● Directions:
Please transcribe the data that follows exactly, from its first line through the line that contains "[00:00:01.57]".

● Data shown:
▬▬▬▬▬▬

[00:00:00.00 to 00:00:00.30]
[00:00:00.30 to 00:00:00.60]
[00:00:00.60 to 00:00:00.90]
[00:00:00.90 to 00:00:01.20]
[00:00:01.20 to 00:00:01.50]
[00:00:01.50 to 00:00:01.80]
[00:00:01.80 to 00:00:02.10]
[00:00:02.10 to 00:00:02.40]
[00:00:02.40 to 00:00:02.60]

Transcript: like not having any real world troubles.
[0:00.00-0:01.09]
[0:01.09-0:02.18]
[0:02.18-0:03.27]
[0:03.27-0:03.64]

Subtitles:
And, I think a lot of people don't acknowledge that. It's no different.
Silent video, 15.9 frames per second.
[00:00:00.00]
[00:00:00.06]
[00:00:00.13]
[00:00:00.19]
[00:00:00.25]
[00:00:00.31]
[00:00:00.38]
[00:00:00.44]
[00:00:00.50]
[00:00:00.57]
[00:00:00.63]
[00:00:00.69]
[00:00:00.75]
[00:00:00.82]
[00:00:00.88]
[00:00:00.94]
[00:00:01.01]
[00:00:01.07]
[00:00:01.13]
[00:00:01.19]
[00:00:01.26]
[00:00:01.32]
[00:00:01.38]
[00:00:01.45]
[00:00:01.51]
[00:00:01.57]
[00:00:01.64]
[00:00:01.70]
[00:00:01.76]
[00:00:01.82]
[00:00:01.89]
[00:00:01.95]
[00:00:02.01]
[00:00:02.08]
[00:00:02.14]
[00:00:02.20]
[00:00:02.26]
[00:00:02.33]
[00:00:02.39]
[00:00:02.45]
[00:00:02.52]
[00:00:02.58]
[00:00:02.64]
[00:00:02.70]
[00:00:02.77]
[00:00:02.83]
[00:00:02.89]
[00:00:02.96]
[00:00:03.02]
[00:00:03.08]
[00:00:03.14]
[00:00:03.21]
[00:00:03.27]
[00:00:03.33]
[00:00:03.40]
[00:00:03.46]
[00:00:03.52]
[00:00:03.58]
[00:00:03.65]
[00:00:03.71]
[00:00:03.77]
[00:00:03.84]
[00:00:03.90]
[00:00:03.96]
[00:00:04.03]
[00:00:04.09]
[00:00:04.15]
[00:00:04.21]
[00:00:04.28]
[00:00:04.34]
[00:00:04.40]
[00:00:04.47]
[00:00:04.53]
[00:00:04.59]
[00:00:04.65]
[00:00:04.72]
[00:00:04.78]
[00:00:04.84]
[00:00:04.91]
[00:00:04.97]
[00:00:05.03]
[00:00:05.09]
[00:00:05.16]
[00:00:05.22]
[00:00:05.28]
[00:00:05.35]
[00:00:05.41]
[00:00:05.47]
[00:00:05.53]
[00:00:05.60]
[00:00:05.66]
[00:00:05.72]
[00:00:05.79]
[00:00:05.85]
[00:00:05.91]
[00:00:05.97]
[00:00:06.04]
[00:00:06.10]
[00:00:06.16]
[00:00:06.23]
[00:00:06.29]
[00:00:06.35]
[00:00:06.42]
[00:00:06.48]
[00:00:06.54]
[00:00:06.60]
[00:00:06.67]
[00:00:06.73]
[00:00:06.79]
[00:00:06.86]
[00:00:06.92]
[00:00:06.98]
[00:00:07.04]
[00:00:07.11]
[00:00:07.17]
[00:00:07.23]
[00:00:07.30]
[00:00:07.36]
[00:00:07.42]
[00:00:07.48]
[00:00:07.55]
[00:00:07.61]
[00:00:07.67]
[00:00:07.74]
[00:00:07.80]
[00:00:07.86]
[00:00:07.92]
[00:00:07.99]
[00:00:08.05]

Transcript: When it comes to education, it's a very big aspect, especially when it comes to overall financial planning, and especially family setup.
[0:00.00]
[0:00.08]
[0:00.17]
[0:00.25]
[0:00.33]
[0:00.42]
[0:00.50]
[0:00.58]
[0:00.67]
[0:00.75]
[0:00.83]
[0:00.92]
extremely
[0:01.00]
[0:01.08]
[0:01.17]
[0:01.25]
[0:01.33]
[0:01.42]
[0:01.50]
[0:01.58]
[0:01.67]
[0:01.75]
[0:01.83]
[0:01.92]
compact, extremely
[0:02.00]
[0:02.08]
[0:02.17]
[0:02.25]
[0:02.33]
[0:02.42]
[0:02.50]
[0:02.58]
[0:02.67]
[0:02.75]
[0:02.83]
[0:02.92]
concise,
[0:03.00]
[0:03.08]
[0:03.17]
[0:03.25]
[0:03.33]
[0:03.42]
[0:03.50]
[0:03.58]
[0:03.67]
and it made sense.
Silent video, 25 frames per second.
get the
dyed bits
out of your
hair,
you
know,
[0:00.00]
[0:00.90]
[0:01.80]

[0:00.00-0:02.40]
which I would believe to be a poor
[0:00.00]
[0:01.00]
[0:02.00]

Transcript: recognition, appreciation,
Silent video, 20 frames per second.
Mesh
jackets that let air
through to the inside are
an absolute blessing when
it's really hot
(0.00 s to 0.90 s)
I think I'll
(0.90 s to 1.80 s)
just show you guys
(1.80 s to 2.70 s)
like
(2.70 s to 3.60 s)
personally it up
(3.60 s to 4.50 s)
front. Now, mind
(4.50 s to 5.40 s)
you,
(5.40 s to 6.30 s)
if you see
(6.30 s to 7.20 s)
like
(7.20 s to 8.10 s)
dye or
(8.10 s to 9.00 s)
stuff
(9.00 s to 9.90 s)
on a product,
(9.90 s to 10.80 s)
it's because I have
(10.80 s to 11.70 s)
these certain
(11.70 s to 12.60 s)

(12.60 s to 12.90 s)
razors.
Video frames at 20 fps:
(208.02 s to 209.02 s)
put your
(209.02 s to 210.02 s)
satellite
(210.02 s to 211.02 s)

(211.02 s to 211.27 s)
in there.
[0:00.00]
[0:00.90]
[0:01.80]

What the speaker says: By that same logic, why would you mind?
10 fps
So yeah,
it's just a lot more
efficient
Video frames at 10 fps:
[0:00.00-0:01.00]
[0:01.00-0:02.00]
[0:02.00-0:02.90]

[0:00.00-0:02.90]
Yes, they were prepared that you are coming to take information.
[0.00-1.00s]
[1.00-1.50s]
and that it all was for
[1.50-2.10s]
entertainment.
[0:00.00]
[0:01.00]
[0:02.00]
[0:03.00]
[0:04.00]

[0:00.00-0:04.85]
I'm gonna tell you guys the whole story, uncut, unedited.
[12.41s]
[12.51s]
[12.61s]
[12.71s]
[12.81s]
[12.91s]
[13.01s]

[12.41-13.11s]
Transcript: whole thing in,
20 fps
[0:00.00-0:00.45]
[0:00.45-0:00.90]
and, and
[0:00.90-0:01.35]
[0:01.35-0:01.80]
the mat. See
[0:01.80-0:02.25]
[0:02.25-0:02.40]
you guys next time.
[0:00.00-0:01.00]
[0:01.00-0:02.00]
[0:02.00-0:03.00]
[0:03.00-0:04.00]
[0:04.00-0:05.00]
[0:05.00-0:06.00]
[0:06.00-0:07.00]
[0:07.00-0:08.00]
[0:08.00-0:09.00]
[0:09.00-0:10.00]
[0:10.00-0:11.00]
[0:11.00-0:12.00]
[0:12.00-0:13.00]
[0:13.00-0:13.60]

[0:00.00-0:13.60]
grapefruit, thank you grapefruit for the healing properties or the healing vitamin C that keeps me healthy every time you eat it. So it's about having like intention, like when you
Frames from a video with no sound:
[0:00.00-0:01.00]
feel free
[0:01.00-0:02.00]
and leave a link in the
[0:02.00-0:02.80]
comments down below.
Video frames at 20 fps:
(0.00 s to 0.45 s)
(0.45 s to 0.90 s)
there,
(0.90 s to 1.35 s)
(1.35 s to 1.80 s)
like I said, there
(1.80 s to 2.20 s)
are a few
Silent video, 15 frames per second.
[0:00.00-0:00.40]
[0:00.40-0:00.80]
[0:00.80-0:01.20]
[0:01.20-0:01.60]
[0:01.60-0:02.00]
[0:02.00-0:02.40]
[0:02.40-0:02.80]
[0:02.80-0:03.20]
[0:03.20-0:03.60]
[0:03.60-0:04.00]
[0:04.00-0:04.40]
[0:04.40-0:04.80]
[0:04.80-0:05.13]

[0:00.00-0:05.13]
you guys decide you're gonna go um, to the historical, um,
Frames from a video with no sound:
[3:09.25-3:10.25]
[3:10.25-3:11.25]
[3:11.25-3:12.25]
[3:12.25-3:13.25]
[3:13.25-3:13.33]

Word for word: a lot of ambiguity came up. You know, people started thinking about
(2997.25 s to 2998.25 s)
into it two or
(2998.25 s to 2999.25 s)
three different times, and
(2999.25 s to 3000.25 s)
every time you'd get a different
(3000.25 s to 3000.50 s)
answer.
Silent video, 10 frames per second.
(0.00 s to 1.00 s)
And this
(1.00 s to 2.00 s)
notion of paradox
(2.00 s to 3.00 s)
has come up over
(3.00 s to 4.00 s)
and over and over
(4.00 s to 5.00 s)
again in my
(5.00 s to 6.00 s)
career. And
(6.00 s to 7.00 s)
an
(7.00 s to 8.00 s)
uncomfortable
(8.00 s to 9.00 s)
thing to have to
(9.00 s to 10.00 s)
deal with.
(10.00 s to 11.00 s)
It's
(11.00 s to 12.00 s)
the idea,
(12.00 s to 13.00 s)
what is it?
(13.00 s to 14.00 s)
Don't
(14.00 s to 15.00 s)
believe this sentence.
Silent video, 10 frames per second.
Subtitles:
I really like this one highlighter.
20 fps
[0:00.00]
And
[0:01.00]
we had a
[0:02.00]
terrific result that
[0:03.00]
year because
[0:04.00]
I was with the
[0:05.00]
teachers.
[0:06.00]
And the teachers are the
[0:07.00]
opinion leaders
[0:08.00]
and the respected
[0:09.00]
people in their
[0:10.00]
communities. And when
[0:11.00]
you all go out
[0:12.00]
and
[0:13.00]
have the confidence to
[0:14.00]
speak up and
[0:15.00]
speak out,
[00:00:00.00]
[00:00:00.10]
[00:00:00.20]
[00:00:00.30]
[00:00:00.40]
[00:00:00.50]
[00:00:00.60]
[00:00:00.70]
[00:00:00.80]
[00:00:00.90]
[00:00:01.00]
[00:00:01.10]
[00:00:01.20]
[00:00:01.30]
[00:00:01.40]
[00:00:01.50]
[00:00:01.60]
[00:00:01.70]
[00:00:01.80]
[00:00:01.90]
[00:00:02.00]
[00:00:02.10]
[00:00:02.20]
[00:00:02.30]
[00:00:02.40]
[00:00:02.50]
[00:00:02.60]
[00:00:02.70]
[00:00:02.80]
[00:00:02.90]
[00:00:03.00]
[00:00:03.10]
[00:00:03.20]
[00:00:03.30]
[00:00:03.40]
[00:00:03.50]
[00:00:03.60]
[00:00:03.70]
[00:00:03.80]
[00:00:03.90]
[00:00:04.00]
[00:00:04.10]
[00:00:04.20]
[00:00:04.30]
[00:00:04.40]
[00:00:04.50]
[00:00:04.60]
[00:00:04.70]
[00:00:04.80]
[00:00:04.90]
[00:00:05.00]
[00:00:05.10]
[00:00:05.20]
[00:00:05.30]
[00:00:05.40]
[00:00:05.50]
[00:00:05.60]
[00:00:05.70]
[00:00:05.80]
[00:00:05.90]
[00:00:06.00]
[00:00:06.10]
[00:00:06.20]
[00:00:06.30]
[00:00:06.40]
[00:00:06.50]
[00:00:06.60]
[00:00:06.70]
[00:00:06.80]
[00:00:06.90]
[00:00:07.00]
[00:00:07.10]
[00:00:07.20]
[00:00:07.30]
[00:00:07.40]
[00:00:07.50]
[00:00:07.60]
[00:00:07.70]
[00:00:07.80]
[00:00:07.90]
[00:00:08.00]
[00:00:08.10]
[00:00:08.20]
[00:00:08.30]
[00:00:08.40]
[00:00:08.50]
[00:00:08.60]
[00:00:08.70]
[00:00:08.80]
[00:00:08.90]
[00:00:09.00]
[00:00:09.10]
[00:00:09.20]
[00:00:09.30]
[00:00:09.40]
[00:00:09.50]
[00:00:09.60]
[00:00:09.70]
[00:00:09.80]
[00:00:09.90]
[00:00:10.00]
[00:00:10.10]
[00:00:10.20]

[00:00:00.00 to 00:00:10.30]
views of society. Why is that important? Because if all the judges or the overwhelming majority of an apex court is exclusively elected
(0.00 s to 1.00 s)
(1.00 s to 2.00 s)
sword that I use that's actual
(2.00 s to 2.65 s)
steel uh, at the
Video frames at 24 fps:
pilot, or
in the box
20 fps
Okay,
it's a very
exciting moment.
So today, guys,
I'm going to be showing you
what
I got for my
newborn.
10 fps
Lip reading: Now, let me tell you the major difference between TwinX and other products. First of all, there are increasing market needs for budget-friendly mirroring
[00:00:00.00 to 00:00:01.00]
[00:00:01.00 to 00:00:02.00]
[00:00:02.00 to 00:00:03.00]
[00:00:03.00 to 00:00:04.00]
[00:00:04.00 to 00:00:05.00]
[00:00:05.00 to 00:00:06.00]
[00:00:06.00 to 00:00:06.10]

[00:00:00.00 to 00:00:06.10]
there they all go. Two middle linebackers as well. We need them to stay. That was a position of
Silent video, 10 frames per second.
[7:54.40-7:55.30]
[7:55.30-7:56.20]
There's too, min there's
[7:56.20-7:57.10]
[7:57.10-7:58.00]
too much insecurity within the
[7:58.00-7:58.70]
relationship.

▬▬▬▬▬▬

● Written answer:
[00:00:00.00 to 00:00:00.30]
[00:00:00.30 to 00:00:00.60]
[00:00:00.60 to 00:00:00.90]
[00:00:00.90 to 00:00:01.20]
[00:00:01.20 to 00:00:01.50]
[00:00:01.50 to 00:00:01.80]
[00:00:01.80 to 00:00:02.10]
[00:00:02.10 to 00:00:02.40]
[00:00:02.40 to 00:00:02.60]

Transcript: like not having any real world troubles.
[0:00.00-0:01.09]
[0:01.09-0:02.18]
[0:02.18-0:03.27]
[0:03.27-0:03.64]

Subtitles:
And, I think a lot of people don't acknowledge that. It's no different.
Silent video, 15.9 frames per second.
[00:00:00.00]
[00:00:00.06]
[00:00:00.13]
[00:00:00.19]
[00:00:00.25]
[00:00:00.31]
[00:00:00.38]
[00:00:00.44]
[00:00:00.50]
[00:00:00.57]
[00:00:00.63]
[00:00:00.69]
[00:00:00.75]
[00:00:00.82]
[00:00:00.88]
[00:00:00.94]
[00:00:01.01]
[00:00:01.07]
[00:00:01.13]
[00:00:01.19]
[00:00:01.26]
[00:00:01.32]
[00:00:01.38]
[00:00:01.45]
[00:00:01.51]
[00:00:01.57]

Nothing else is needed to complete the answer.